Saved entries:
==================================================

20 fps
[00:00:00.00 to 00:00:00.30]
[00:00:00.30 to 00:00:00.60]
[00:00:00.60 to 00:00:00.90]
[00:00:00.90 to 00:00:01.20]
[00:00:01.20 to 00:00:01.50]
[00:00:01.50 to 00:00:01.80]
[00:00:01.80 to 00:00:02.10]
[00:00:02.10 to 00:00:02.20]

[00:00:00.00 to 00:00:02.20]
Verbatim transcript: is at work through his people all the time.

==================================================

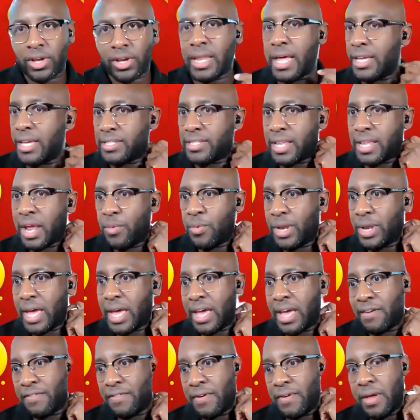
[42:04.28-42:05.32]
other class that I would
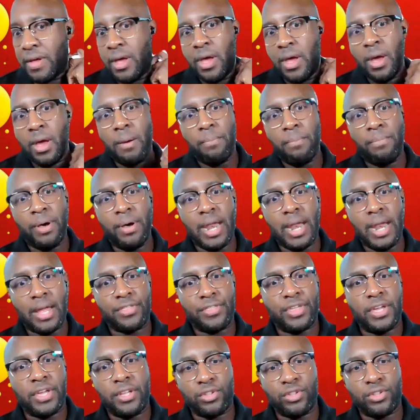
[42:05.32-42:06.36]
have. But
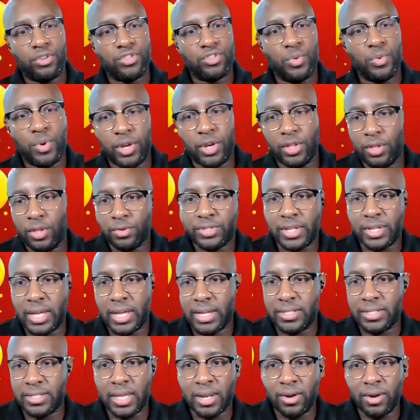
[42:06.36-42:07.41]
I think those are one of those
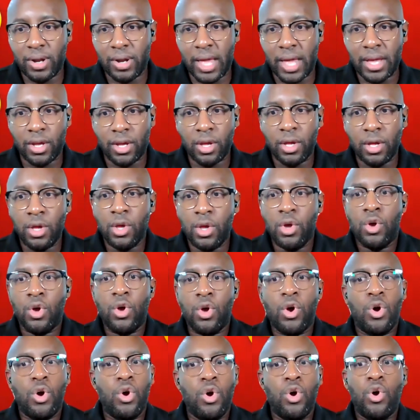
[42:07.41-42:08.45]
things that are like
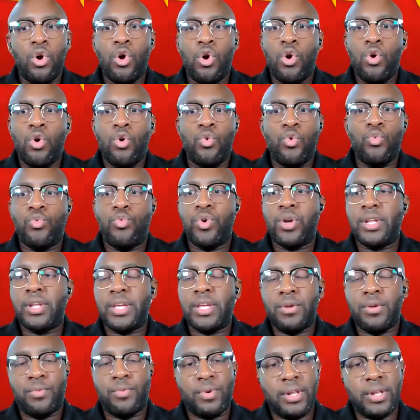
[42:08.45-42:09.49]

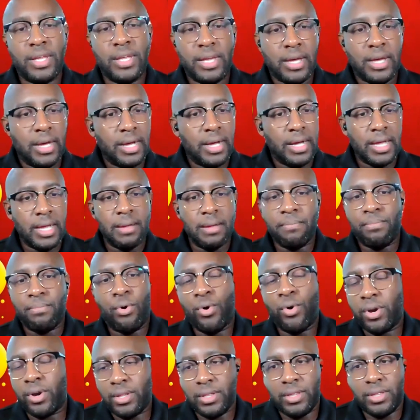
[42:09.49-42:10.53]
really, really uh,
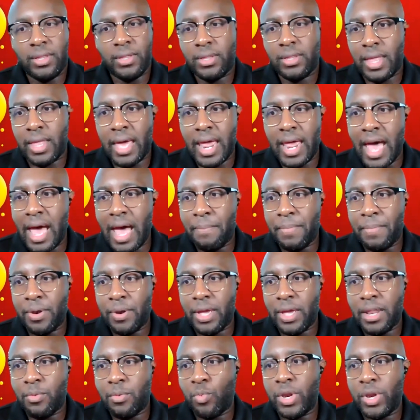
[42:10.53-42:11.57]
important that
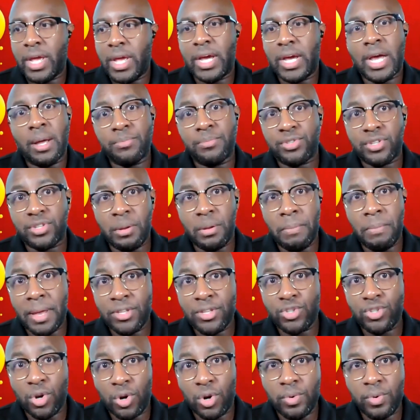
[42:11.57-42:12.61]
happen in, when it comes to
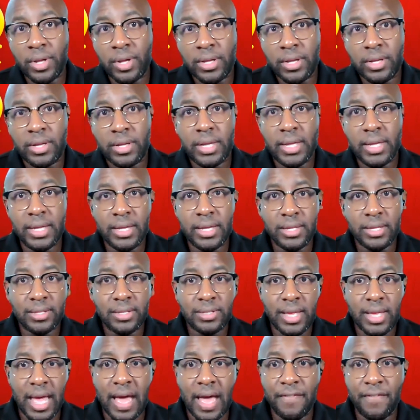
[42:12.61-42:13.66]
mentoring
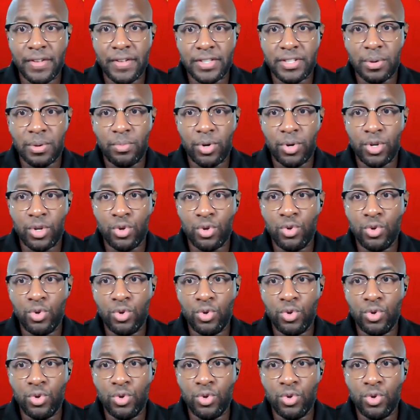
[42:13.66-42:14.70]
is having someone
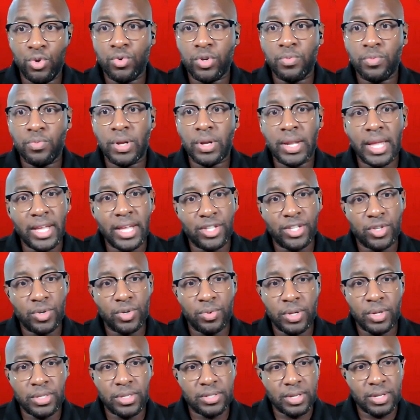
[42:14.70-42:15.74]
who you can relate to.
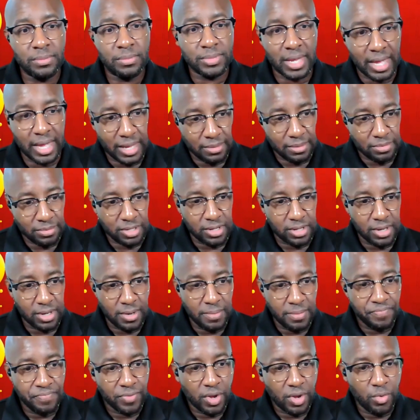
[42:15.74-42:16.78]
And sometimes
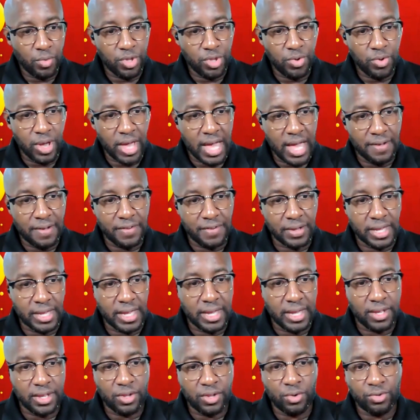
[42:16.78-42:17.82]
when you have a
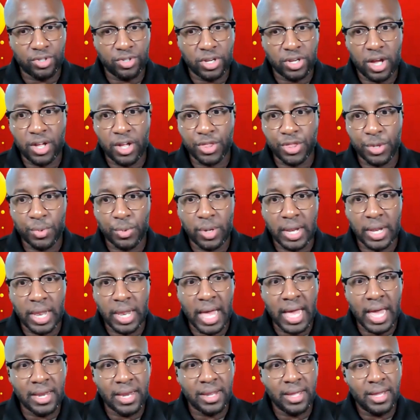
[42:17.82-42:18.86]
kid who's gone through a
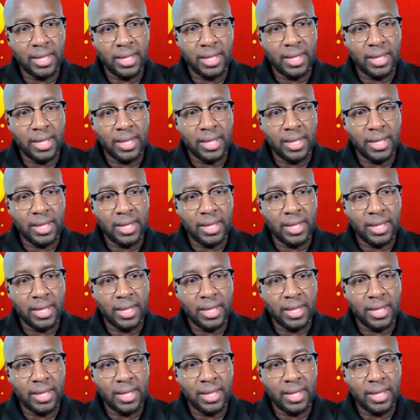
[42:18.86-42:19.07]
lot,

==================================================

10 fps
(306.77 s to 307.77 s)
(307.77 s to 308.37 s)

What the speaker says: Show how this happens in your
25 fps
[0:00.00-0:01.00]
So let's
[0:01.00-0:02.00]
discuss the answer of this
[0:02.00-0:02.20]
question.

==================================================

• DIRECTIONS FOR THIS TASK
Above are the entries. Copy exactly the part that opens with the line containing "[00:00:00.60 to 00:00:00.90]" and closes with the line containing "Verbatim transcript: is", and no more.

• ANSWER BOX
[00:00:00.60 to 00:00:00.90]
[00:00:00.90 to 00:00:01.20]
[00:00:01.20 to 00:00:01.50]
[00:00:01.50 to 00:00:01.80]
[00:00:01.80 to 00:00:02.10]
[00:00:02.10 to 00:00:02.20]

[00:00:00.00 to 00:00:02.20]
Verbatim transcript: is at work through his people all the time.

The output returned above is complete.